ACTIVITY> Go through the records below and copy out every line that contains the word "from".
Content starts
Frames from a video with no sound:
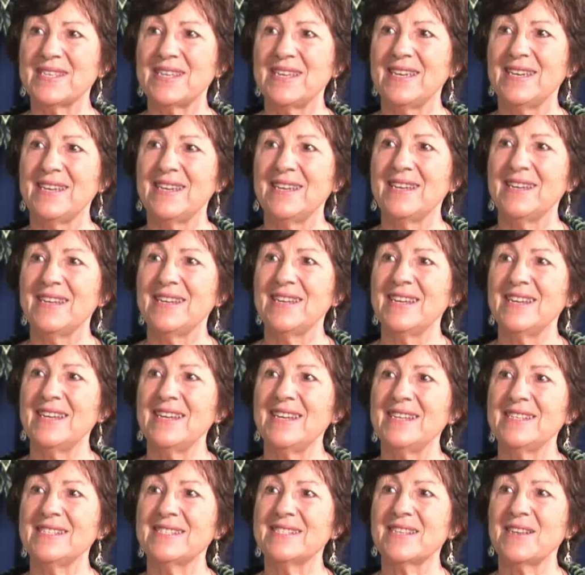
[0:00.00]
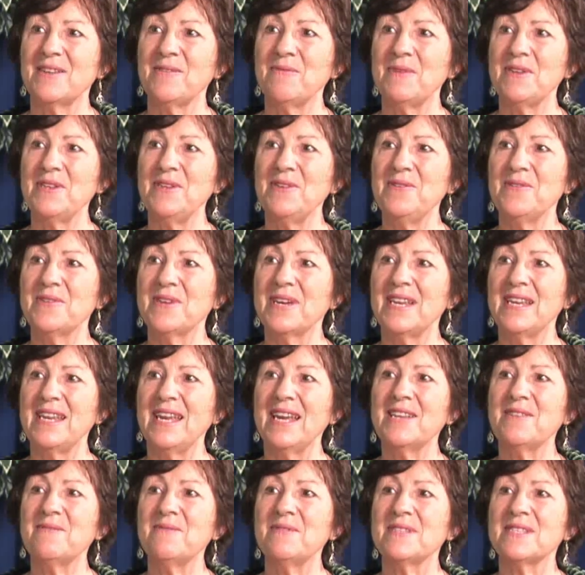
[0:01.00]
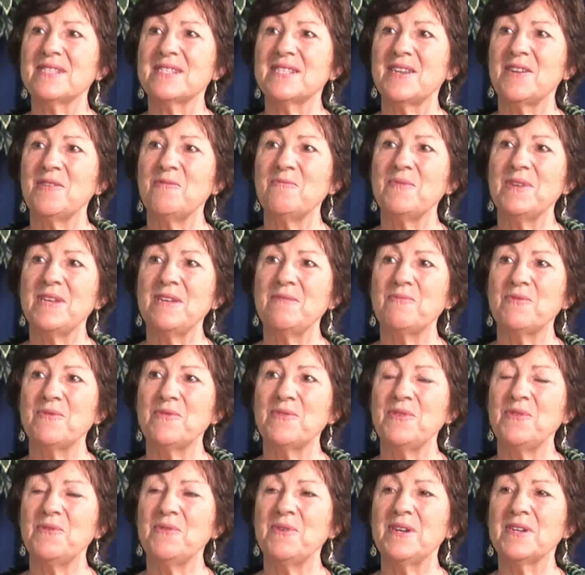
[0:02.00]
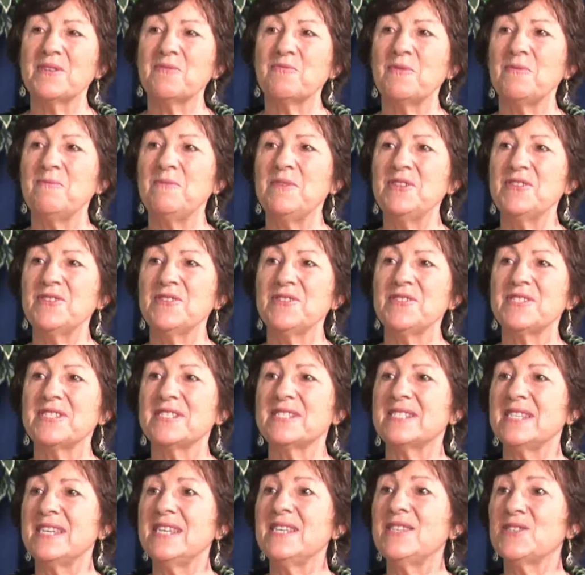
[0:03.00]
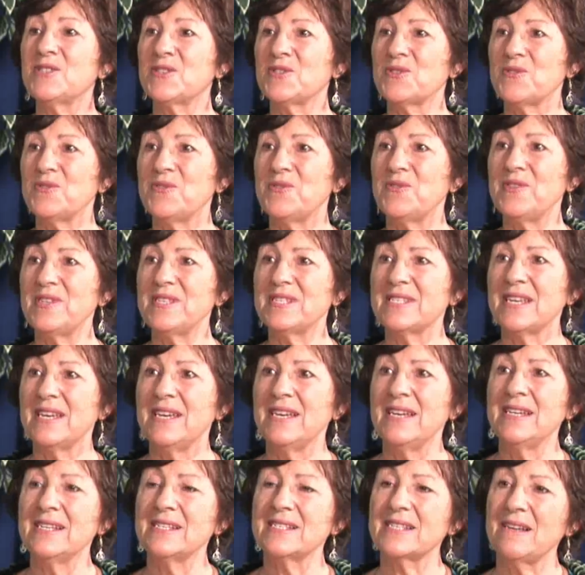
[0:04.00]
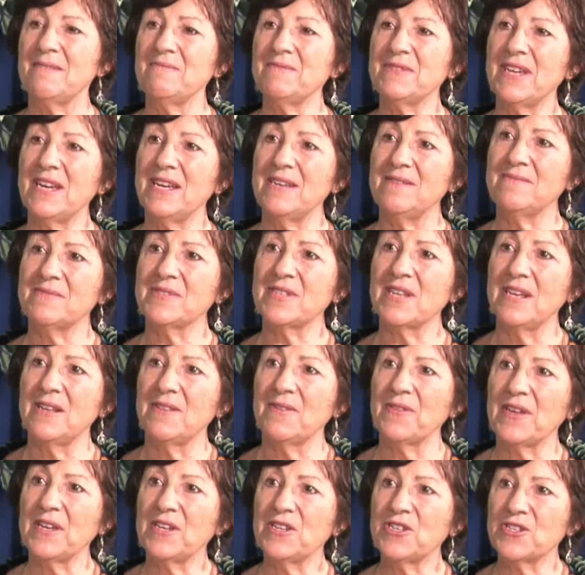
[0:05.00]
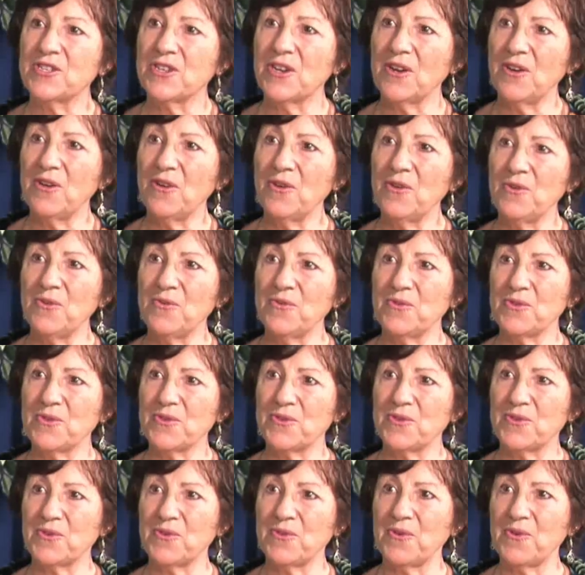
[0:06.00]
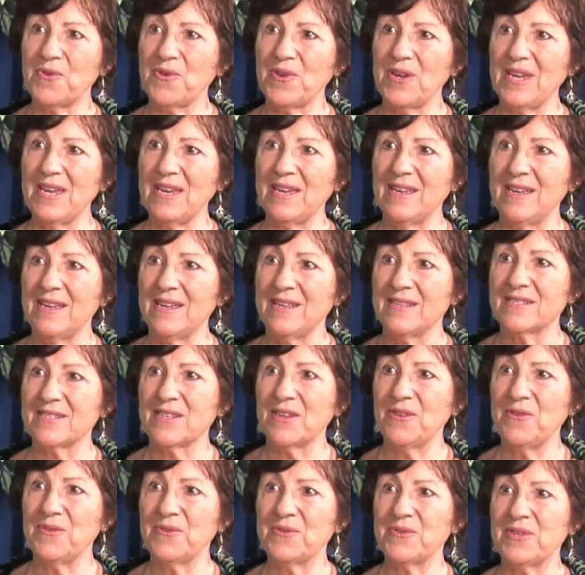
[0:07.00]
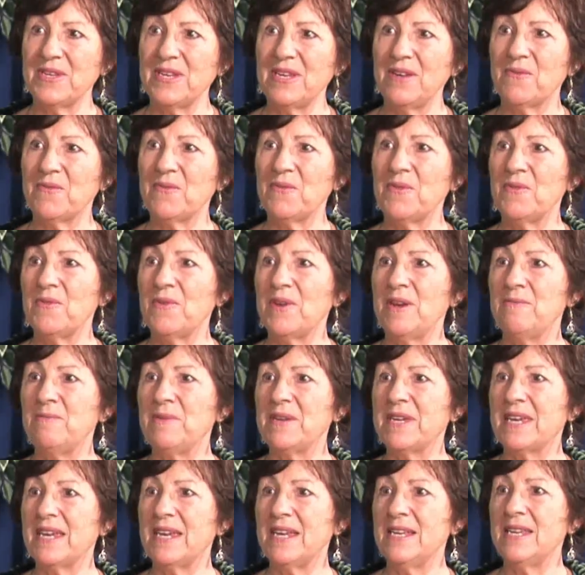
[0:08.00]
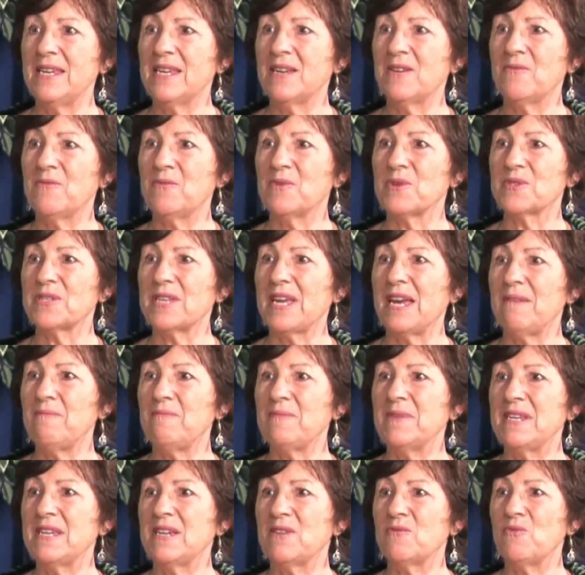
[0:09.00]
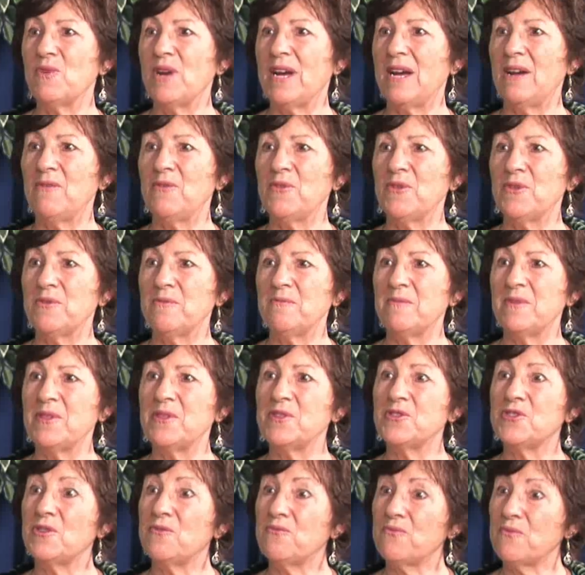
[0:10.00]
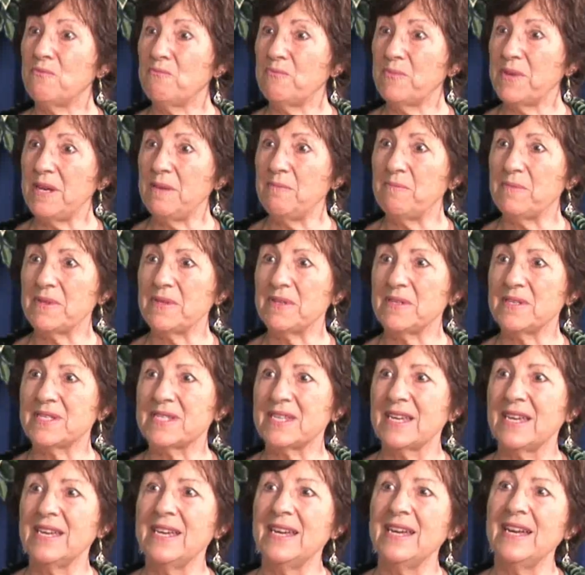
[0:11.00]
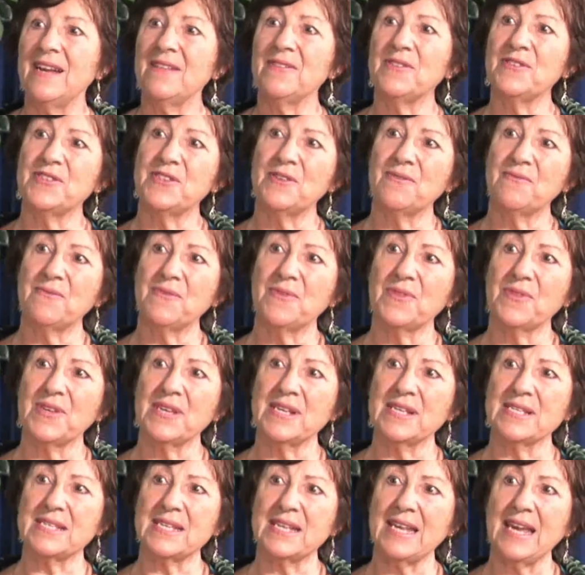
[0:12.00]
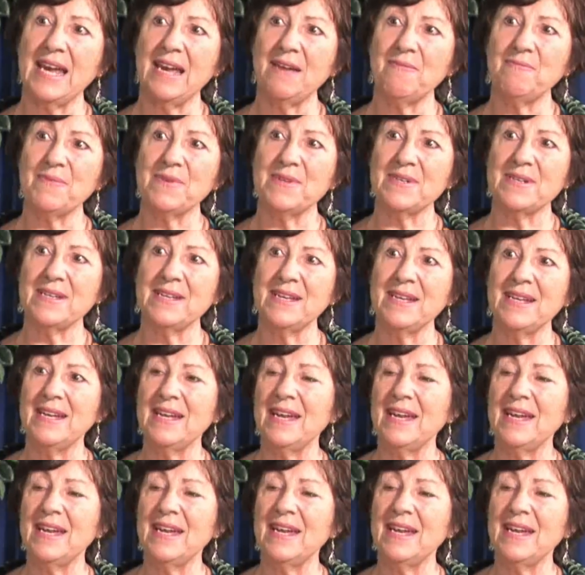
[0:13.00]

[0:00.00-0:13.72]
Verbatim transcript: That's beautiful. And so when you connect with the stone people and you ask permission to see the stories, sometimes they show you the story, so you see it from the very beginning of what's happening around them and the different peoples and the different things that happen.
Content ends
EXERCISE SOLUTION>
Frames from a video with no sound:
Verbatim transcript: That's beautiful. And so when you connect with the stone people and you ask permission to see the stories, sometimes they show you the story, so you see it from the very beginning of what's happening around them and the different peoples and the different things that happen.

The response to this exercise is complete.